A comparison of the levels of serum epine-phrine, norepinephrine and blood pressure was made in 25 patients undergoing aorta-coronary bypass or valve replacement who were anaesthetized with a nitrous oxide-narcotic technique. Serum epinephrine and norepinephrine were measured in arterial samples drawn pre-induction, post-induction, before cardiopulmonary bypass, two and eight minutes after initiation of cardiopulmonary bypass, 20 minutes before termination and after termination of cardiopulmonary bypass. In both patient groups significant increases in epinephrine and norepine-phrine occurred before cardiopulmonary bypass, with accompanying increase of blood pressure in the valve replacement patients. During cardiopulmonary bypass an initial hypotensive response (p < 0.001) was recorded, followed by a significant increase in blood pressure and epinephrine in both groups.
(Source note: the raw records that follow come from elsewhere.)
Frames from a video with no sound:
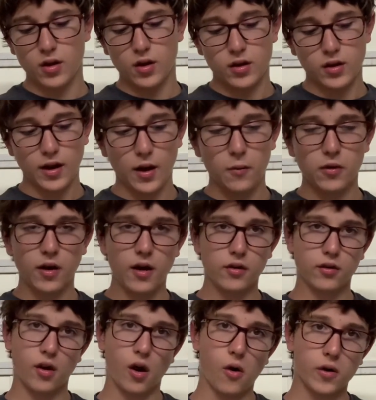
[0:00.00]
Now we're
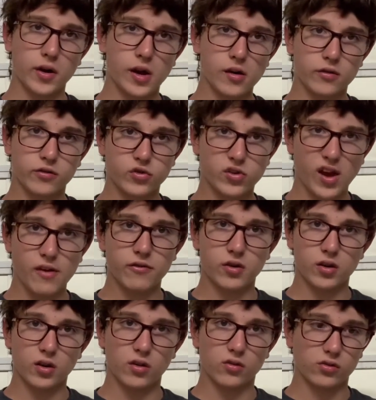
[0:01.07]
going out
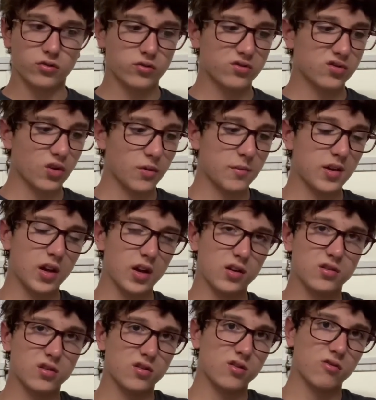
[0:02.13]
70s, so I'm going to have
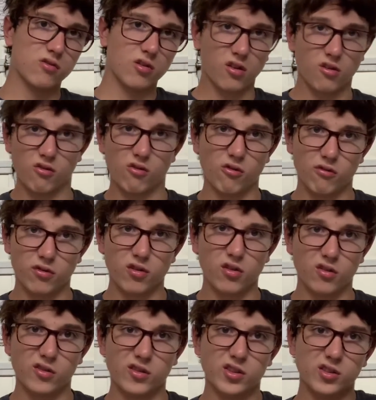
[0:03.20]
to do another review,
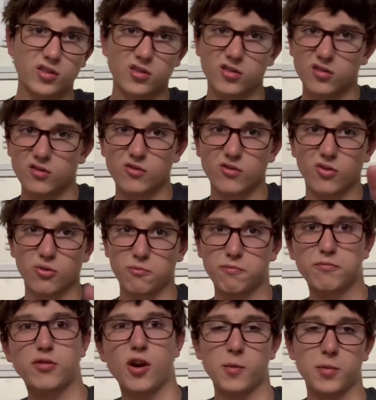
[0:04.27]
which we'll
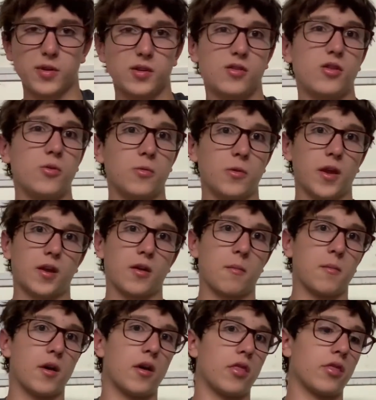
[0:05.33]
probably do in like a
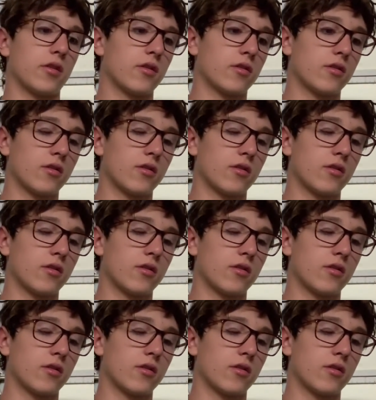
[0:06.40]
month.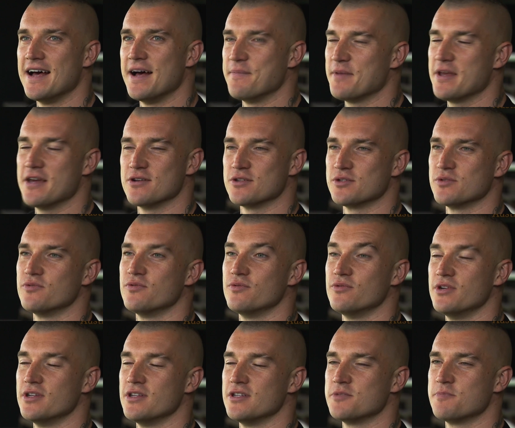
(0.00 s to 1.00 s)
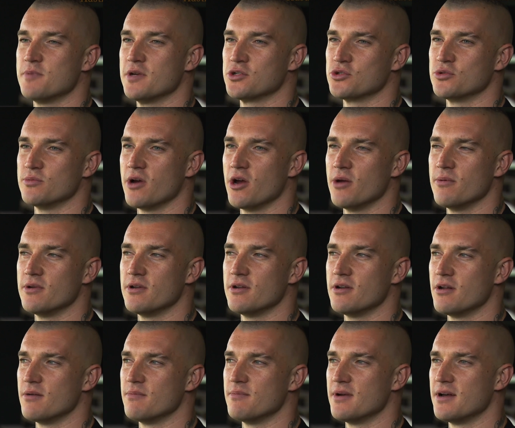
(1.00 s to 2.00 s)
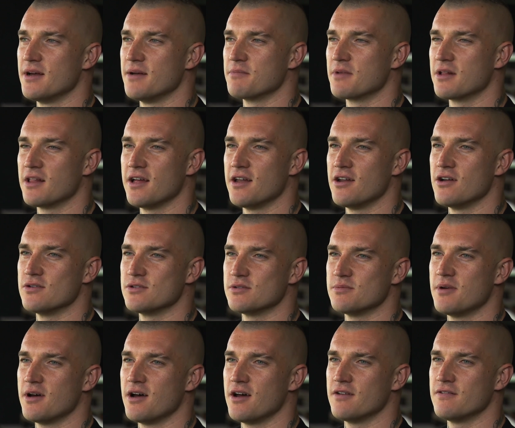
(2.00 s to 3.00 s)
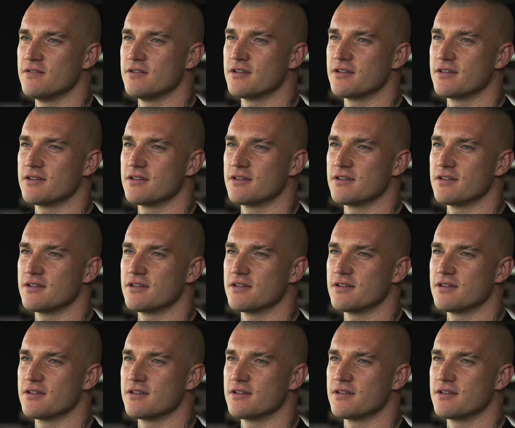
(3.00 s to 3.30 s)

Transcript: it was a really special moment and I'm glad I was a part of it.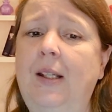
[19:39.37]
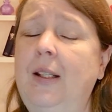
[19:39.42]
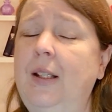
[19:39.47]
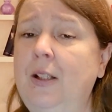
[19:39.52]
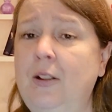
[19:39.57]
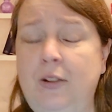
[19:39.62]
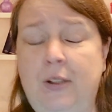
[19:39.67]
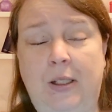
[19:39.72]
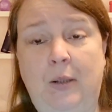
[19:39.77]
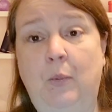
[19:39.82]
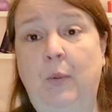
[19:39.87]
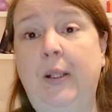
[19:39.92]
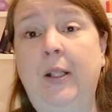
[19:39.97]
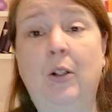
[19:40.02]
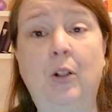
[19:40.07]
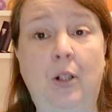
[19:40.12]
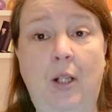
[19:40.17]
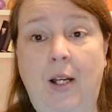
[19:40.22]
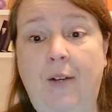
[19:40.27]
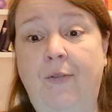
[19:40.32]
Kilty, we
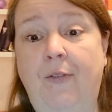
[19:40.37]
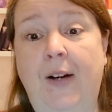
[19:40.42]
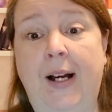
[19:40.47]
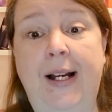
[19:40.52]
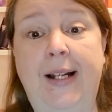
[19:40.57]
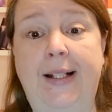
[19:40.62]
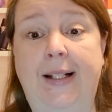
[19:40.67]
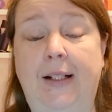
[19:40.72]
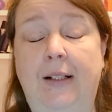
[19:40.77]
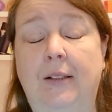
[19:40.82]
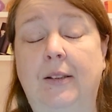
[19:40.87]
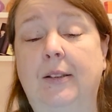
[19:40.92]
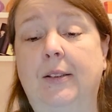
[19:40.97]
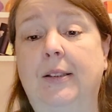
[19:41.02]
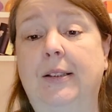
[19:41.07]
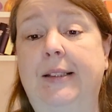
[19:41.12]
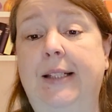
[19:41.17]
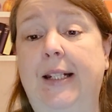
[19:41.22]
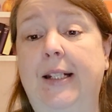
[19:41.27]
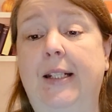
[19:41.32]
are not fighting,
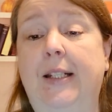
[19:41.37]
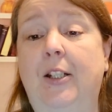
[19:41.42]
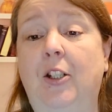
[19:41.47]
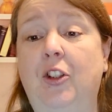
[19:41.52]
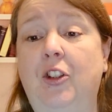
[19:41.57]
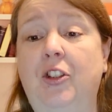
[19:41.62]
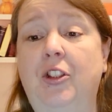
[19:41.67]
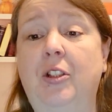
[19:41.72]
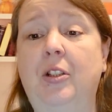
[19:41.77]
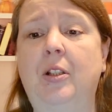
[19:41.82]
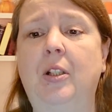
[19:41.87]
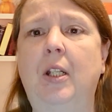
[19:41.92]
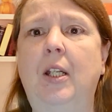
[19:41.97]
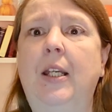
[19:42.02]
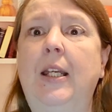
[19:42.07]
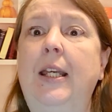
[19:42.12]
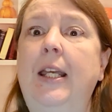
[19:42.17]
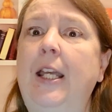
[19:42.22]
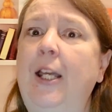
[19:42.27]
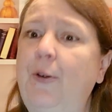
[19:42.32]
stated Kirsha.
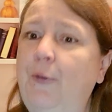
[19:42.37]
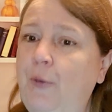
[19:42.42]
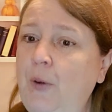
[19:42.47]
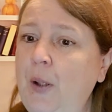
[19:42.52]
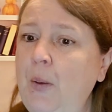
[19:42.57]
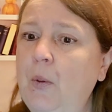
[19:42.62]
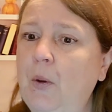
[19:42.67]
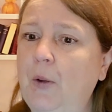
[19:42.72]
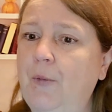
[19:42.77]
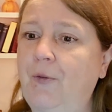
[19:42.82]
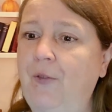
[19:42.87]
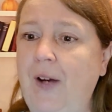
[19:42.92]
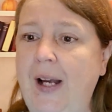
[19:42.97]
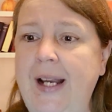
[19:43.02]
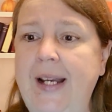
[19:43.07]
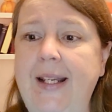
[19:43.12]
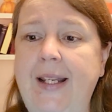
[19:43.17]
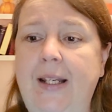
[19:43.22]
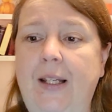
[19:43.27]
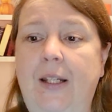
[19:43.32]
If we were
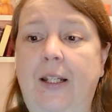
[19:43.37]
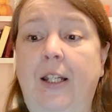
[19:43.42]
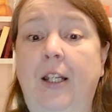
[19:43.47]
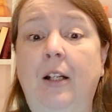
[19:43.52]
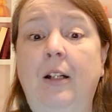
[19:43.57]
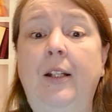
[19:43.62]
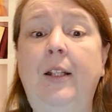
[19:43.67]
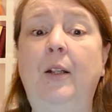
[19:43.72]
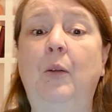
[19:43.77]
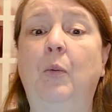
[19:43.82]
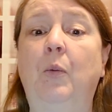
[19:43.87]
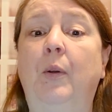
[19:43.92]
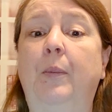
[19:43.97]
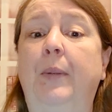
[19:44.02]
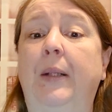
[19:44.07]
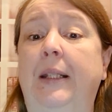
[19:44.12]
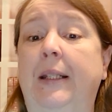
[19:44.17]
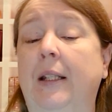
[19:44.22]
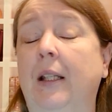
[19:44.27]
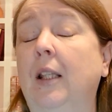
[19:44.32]
fighting, Kirian would
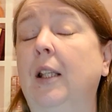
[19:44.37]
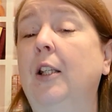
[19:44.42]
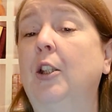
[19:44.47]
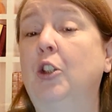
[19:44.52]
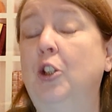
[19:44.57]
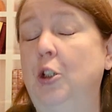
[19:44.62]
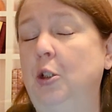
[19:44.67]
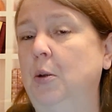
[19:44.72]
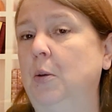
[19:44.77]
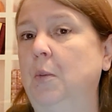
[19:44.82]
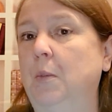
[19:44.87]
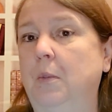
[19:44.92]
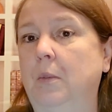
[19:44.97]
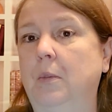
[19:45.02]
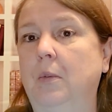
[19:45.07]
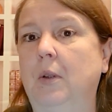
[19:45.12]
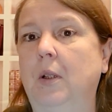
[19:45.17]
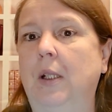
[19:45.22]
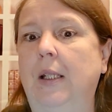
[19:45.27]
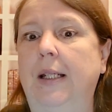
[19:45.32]
be yelling too.
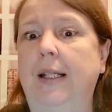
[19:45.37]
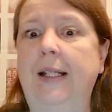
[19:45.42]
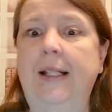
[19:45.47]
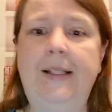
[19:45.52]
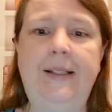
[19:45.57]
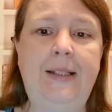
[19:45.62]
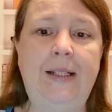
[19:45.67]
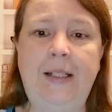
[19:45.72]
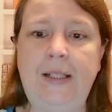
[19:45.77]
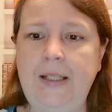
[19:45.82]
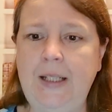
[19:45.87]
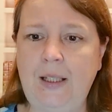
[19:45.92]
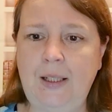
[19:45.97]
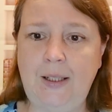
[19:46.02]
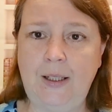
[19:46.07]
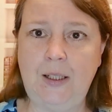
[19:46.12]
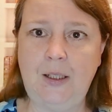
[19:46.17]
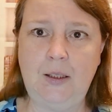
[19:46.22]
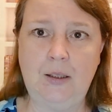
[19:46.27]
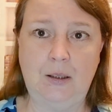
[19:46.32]
Is he
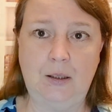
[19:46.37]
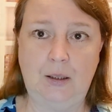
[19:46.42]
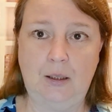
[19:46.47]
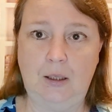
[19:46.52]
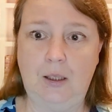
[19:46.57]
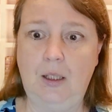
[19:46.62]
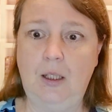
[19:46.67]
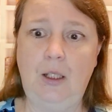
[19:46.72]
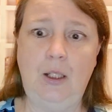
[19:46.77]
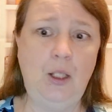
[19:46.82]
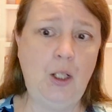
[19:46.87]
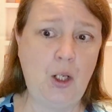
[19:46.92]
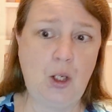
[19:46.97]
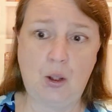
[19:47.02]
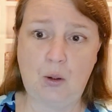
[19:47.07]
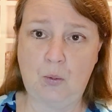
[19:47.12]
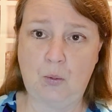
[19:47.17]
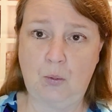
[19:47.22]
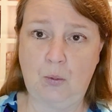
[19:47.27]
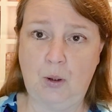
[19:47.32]
yelling?
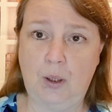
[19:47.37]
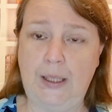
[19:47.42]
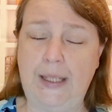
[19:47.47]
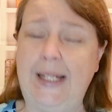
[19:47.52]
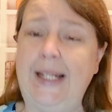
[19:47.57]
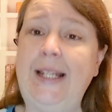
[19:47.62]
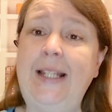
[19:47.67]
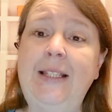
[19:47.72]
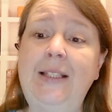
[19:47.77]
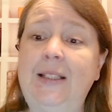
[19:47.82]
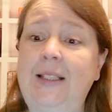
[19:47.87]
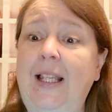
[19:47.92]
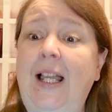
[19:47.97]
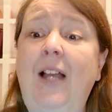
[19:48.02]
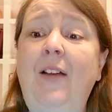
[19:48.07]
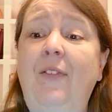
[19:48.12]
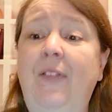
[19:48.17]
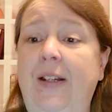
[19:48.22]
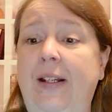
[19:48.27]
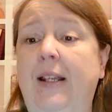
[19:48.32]
No, he's
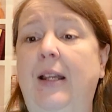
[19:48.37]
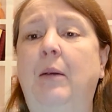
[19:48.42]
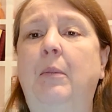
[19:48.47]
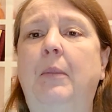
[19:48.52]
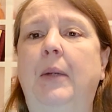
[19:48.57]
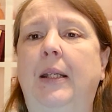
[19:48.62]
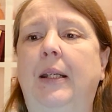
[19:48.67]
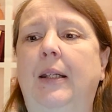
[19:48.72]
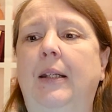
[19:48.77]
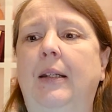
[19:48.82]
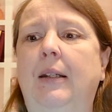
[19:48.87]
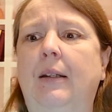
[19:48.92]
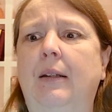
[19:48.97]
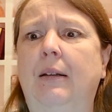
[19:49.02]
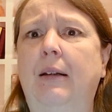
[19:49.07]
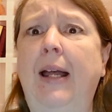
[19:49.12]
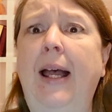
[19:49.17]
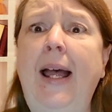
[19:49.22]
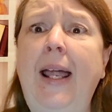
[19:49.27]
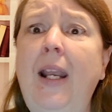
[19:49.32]
laughing at me,
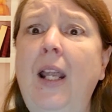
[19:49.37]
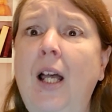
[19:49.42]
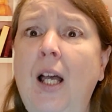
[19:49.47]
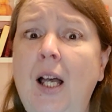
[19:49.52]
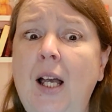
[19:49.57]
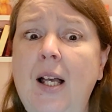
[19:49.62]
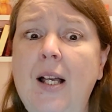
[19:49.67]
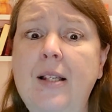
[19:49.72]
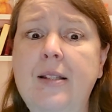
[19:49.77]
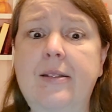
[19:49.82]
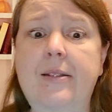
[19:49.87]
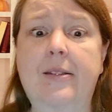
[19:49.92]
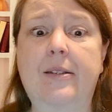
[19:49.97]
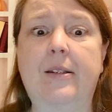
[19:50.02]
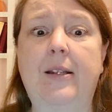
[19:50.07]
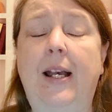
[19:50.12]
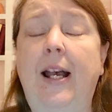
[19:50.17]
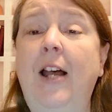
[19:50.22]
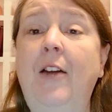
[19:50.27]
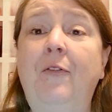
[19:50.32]
at us
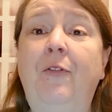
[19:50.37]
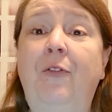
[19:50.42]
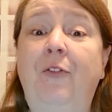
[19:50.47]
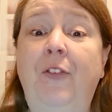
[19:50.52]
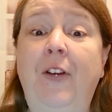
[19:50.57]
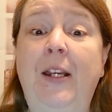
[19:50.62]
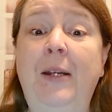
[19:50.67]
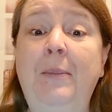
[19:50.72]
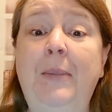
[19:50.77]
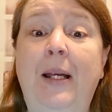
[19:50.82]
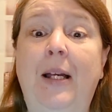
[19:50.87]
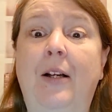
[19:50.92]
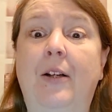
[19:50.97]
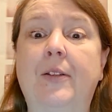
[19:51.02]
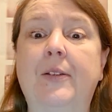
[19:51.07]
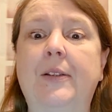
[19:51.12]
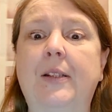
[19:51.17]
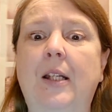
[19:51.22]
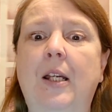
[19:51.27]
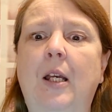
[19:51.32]
as
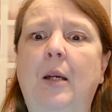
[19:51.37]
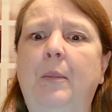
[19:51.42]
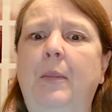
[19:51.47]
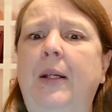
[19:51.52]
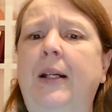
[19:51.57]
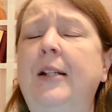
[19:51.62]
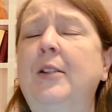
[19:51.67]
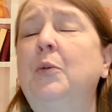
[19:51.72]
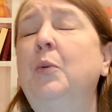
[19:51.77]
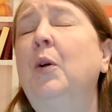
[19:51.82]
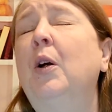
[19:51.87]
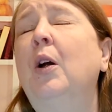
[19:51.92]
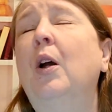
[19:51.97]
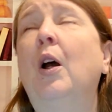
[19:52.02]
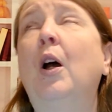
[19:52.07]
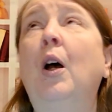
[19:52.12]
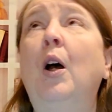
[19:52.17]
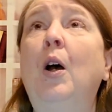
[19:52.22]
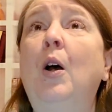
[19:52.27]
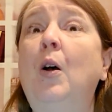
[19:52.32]
females because we're
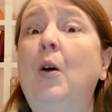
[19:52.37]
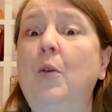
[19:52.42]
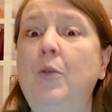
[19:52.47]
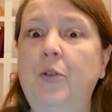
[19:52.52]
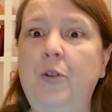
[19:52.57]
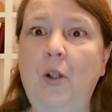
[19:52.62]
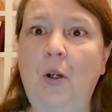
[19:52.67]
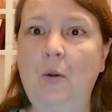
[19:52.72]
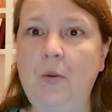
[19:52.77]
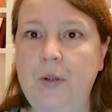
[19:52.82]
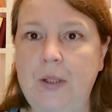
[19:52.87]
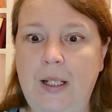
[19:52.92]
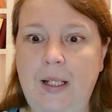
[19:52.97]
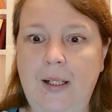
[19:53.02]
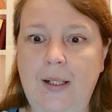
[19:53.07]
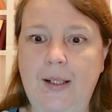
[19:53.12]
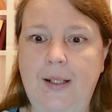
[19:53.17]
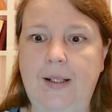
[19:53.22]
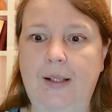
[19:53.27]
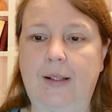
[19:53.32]
oh so
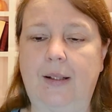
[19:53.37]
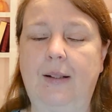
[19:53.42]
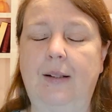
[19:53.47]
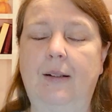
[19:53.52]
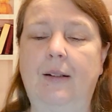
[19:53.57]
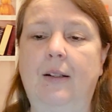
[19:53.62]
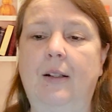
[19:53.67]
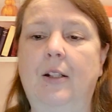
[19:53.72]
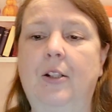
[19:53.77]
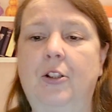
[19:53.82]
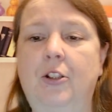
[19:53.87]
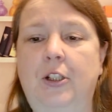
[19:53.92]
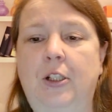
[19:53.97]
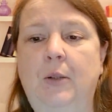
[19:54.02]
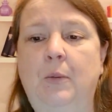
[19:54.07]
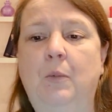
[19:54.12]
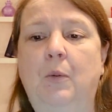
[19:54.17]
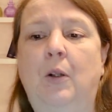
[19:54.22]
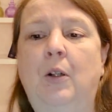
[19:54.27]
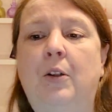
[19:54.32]
delicate. She
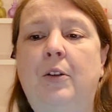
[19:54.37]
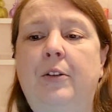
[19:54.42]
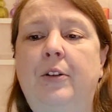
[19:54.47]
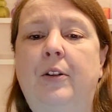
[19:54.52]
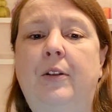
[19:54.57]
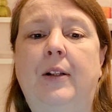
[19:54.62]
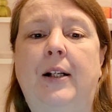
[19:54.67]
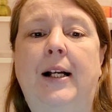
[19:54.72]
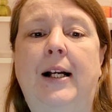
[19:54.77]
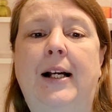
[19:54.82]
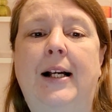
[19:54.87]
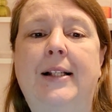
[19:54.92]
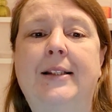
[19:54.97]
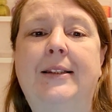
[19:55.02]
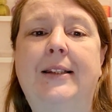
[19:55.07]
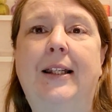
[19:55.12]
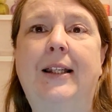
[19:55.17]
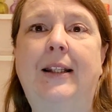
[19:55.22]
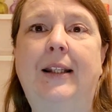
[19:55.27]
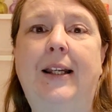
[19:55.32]
rolled her eyes
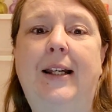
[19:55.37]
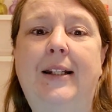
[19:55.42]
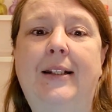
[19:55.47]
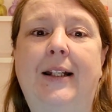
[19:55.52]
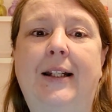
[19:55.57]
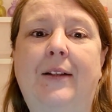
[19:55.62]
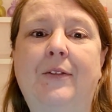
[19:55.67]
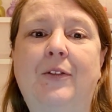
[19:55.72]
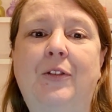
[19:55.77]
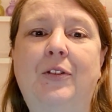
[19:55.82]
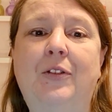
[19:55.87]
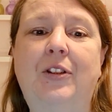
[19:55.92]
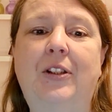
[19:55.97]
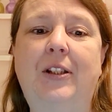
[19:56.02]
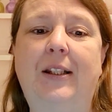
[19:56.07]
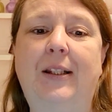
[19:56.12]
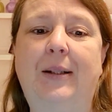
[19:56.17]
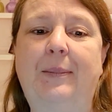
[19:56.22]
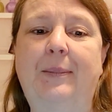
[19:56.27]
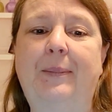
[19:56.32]
and lay down to
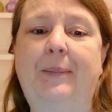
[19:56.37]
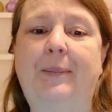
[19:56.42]
sleep.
After cardiopulmonary bypass, aorta-coronary bypass patients had epinephrine, norepinephrine and blood pressure equal to levels before cardiopulmonary bypass. In contrast, serum epinephrine continued to rise in the valve replacement patients, with a gradual recovery of blood pressure to pre-bypass levels. These findings demonstrate significant differences in blood pressure and catecholamine response in patients with valvular disease from patients with coronary artery disease.